- What you will do -
Give back the data exactly, with no images.

Stored data entries:
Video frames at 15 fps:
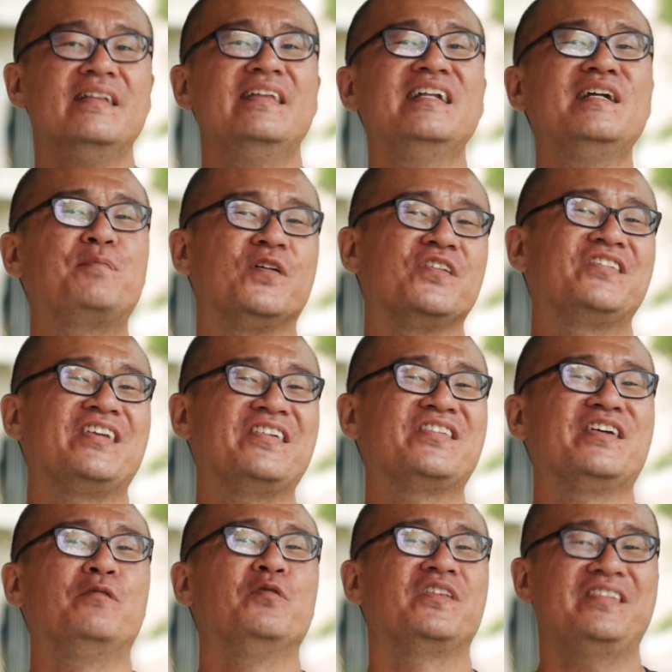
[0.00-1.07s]
Then the
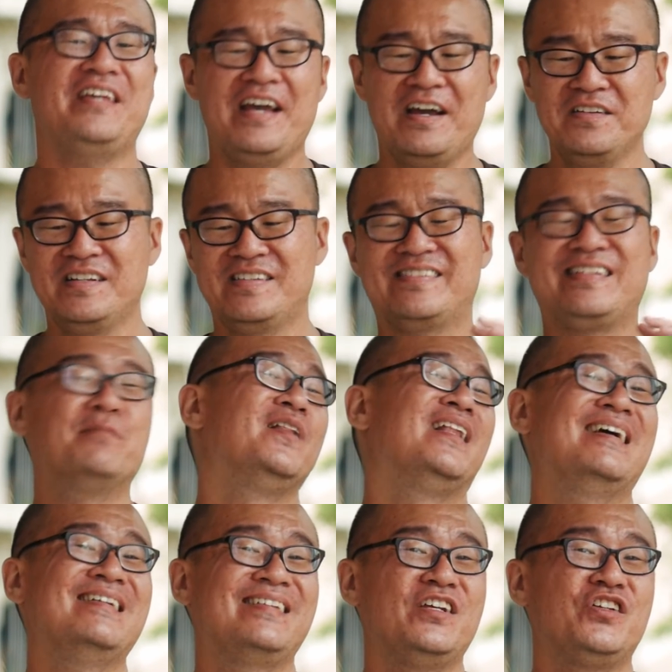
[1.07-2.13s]
processor will tell the
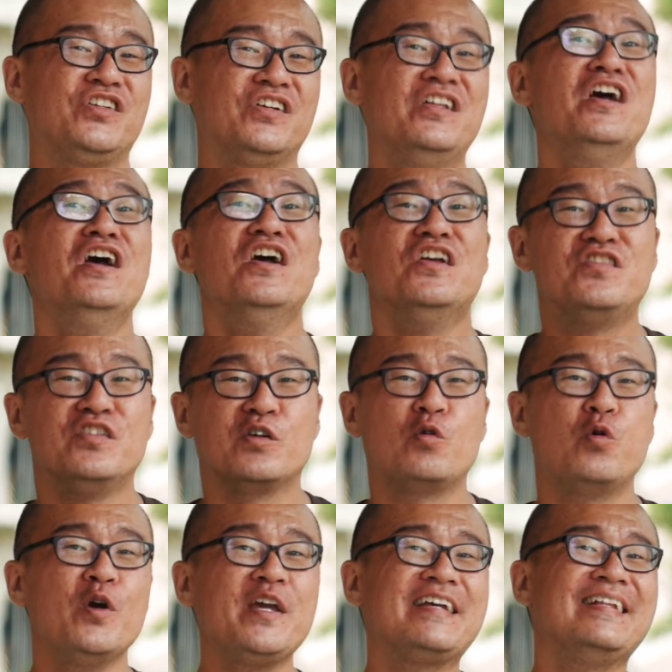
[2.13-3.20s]
stabilization to
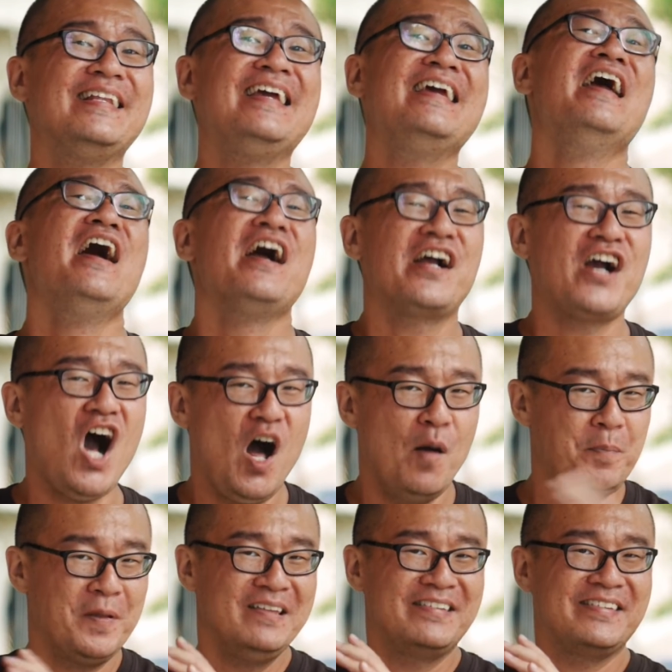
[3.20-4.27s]
quickly
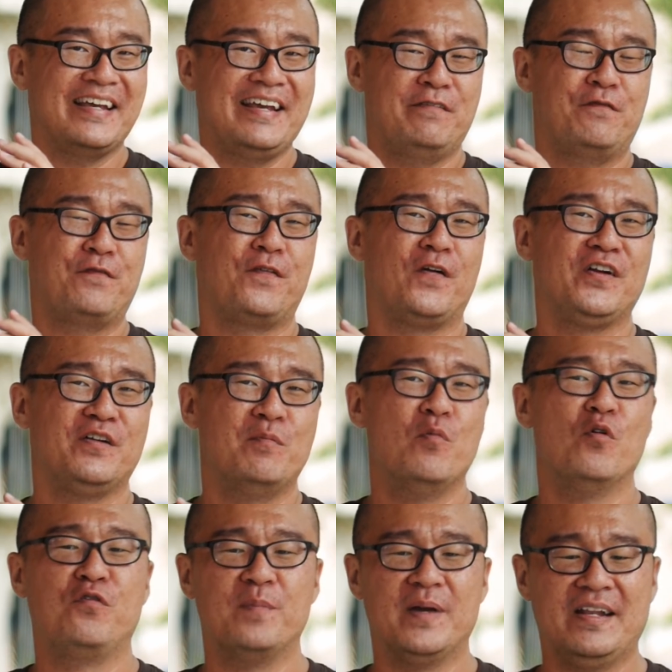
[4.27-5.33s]
compensate for the
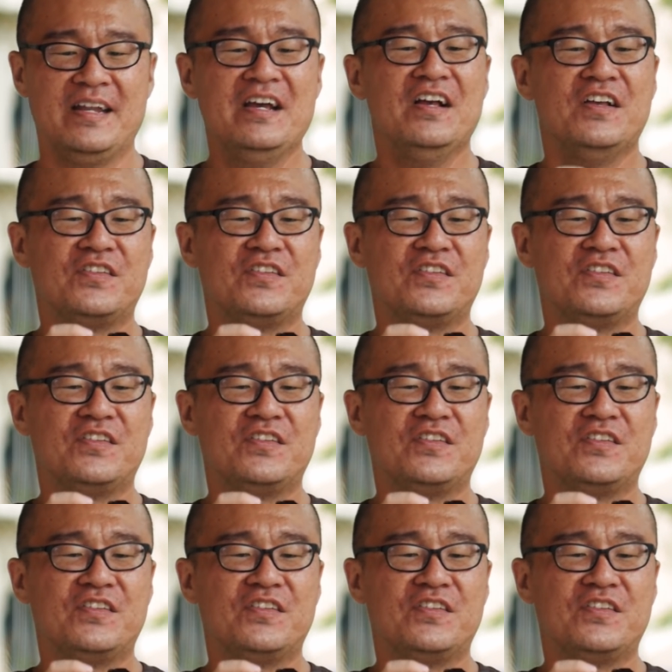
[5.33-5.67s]
movement.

- Task output -
Video frames at 15 fps:
[0.00-1.07s]
Then the
[1.07-2.13s]
processor will tell the
[2.13-3.20s]
stabilization to
[3.20-4.27s]
quickly
[4.27-5.33s]
compensate for the
[5.33-5.67s]
movement.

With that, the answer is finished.